··· Supplied records ···

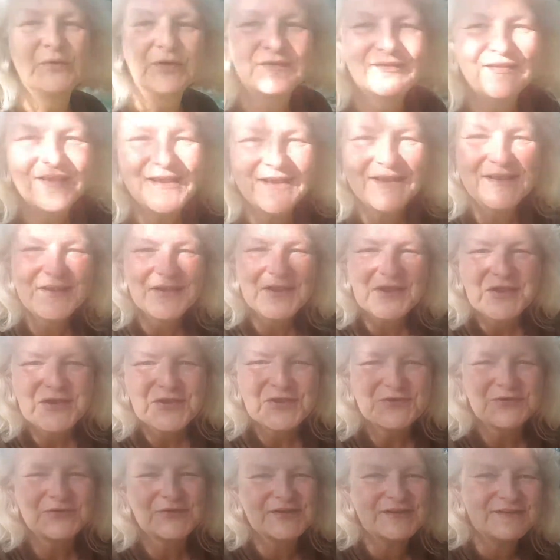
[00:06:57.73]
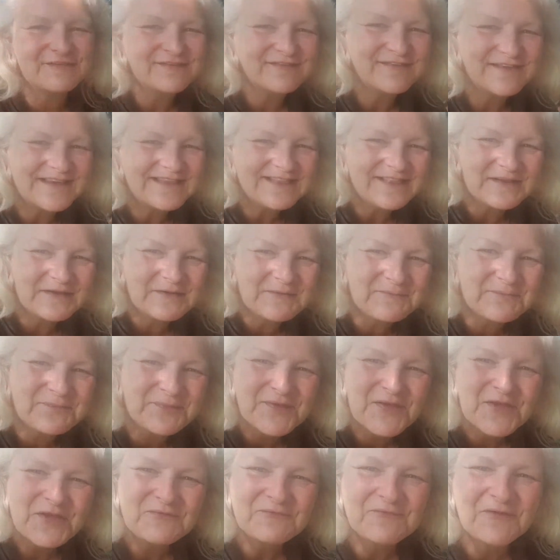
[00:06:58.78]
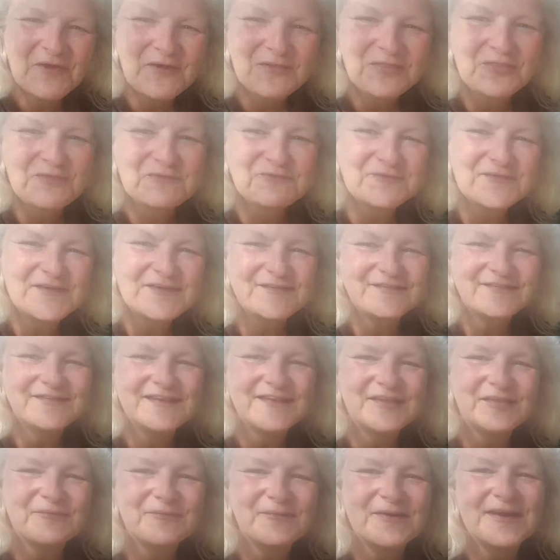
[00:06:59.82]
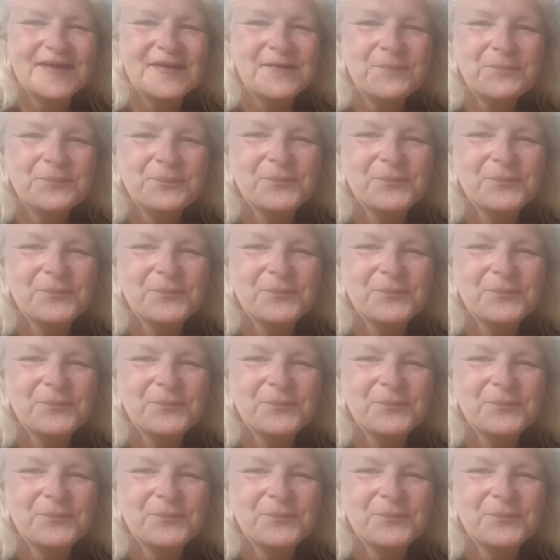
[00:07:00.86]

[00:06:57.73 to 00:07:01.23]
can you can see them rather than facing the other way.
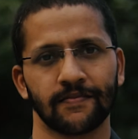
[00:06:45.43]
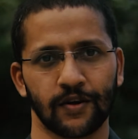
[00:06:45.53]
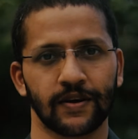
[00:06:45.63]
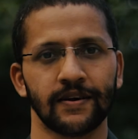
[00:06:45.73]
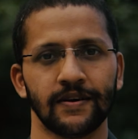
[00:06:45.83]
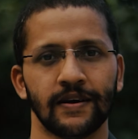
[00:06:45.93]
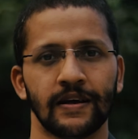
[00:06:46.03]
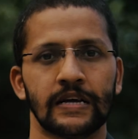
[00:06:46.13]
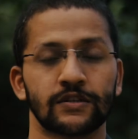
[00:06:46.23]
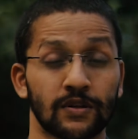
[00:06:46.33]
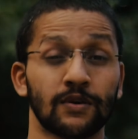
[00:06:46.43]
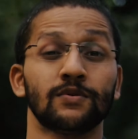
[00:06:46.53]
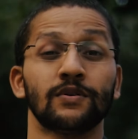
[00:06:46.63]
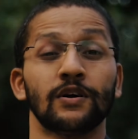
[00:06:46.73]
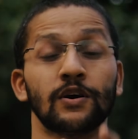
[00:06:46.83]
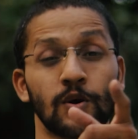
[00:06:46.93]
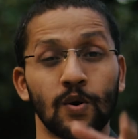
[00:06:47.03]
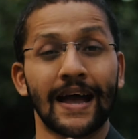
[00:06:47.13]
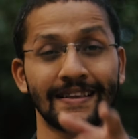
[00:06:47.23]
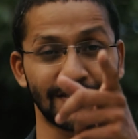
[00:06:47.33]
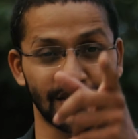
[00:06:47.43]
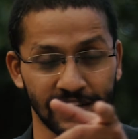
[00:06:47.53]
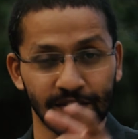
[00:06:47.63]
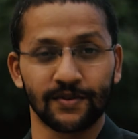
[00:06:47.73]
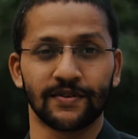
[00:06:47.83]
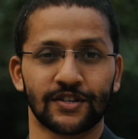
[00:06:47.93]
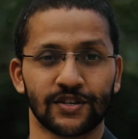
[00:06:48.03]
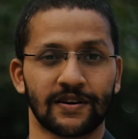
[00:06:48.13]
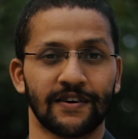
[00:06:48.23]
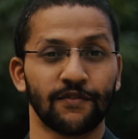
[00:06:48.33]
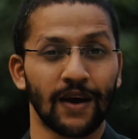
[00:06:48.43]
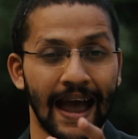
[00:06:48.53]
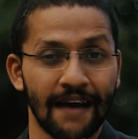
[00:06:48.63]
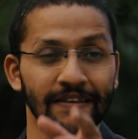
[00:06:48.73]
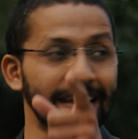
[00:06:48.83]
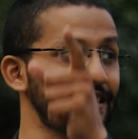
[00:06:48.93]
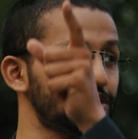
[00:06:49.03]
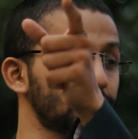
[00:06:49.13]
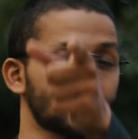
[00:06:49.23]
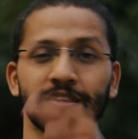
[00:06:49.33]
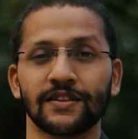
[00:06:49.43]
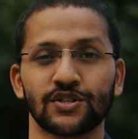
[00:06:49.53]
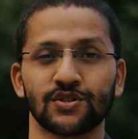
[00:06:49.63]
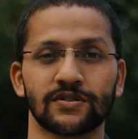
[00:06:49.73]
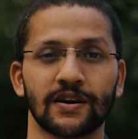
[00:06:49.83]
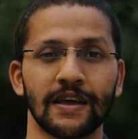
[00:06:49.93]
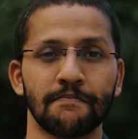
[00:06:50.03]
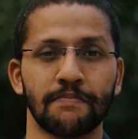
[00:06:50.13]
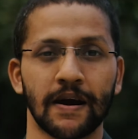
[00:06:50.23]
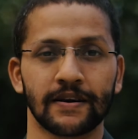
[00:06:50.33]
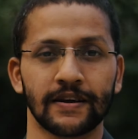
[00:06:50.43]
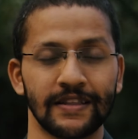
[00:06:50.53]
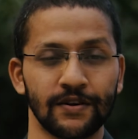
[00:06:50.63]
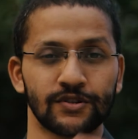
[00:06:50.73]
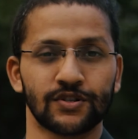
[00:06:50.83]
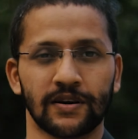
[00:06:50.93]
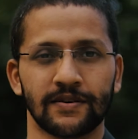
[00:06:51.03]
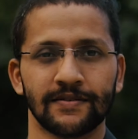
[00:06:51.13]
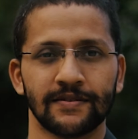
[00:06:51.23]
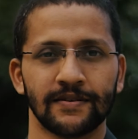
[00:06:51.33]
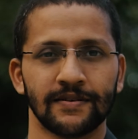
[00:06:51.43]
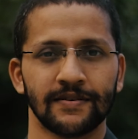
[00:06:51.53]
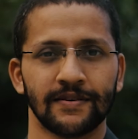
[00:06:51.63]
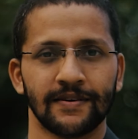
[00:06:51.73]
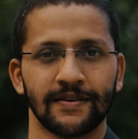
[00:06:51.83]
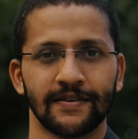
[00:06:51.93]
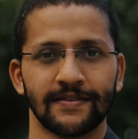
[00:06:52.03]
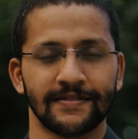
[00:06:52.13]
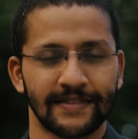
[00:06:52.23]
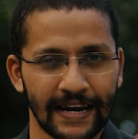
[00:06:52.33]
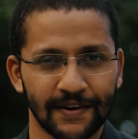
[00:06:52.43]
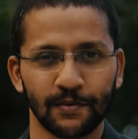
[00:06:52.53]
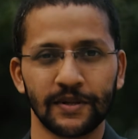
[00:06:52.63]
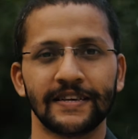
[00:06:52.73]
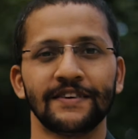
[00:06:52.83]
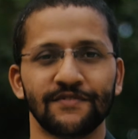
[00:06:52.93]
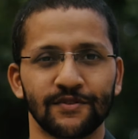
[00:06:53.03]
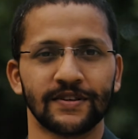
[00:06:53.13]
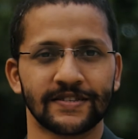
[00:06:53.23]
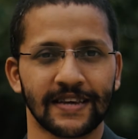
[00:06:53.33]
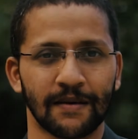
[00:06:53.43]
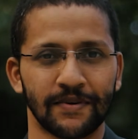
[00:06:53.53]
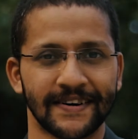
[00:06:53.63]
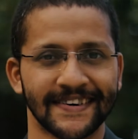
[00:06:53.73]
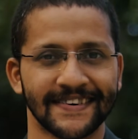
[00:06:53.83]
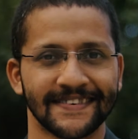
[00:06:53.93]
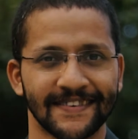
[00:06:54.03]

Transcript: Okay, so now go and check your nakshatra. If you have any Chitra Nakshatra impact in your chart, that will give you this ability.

···
··· Supplied records ···

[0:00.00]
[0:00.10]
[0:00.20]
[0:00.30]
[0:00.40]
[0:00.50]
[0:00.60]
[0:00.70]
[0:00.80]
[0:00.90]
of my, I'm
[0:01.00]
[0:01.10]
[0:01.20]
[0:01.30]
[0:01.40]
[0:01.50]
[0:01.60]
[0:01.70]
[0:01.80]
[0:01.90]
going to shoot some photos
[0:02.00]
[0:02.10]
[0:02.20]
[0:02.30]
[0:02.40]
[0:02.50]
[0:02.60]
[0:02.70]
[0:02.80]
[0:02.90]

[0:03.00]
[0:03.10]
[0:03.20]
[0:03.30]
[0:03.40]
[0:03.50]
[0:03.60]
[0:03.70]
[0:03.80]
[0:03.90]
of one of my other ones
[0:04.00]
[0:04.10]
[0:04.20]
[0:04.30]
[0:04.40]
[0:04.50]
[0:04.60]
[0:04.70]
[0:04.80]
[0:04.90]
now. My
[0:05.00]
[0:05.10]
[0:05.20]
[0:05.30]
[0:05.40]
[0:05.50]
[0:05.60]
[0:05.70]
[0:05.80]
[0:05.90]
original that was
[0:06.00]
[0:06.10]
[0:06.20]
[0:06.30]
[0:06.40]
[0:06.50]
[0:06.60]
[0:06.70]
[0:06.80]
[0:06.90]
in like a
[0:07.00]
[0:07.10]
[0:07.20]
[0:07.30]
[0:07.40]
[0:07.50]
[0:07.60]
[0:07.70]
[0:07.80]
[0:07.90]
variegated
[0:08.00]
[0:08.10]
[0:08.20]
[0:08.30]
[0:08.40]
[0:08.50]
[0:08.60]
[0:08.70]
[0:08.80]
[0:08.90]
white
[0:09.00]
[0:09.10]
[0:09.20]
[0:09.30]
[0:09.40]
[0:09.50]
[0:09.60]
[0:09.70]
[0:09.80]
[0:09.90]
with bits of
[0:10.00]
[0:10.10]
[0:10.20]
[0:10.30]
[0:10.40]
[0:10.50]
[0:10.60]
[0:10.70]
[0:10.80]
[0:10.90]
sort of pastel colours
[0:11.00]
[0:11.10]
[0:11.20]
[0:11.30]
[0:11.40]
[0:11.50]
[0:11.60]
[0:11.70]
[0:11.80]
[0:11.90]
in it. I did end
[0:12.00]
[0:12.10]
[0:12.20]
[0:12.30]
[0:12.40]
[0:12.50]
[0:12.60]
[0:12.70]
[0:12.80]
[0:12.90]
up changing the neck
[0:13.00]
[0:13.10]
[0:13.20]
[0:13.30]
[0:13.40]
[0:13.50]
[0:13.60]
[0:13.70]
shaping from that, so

···

## What the task requires
Pictures excluded, transcribe the listing above exactly from the line with "[00:06:57.73]" through the line with "[00:06:51.13]", and no further.

## Exercise result
[00:06:57.73]
[00:06:58.78]
[00:06:59.82]
[00:07:00.86]

[00:06:57.73 to 00:07:01.23]
can you can see them rather than facing the other way.
[00:06:45.43]
[00:06:45.53]
[00:06:45.63]
[00:06:45.73]
[00:06:45.83]
[00:06:45.93]
[00:06:46.03]
[00:06:46.13]
[00:06:46.23]
[00:06:46.33]
[00:06:46.43]
[00:06:46.53]
[00:06:46.63]
[00:06:46.73]
[00:06:46.83]
[00:06:46.93]
[00:06:47.03]
[00:06:47.13]
[00:06:47.23]
[00:06:47.33]
[00:06:47.43]
[00:06:47.53]
[00:06:47.63]
[00:06:47.73]
[00:06:47.83]
[00:06:47.93]
[00:06:48.03]
[00:06:48.13]
[00:06:48.23]
[00:06:48.33]
[00:06:48.43]
[00:06:48.53]
[00:06:48.63]
[00:06:48.73]
[00:06:48.83]
[00:06:48.93]
[00:06:49.03]
[00:06:49.13]
[00:06:49.23]
[00:06:49.33]
[00:06:49.43]
[00:06:49.53]
[00:06:49.63]
[00:06:49.73]
[00:06:49.83]
[00:06:49.93]
[00:06:50.03]
[00:06:50.13]
[00:06:50.23]
[00:06:50.33]
[00:06:50.43]
[00:06:50.53]
[00:06:50.63]
[00:06:50.73]
[00:06:50.83]
[00:06:50.93]
[00:06:51.03]
[00:06:51.13]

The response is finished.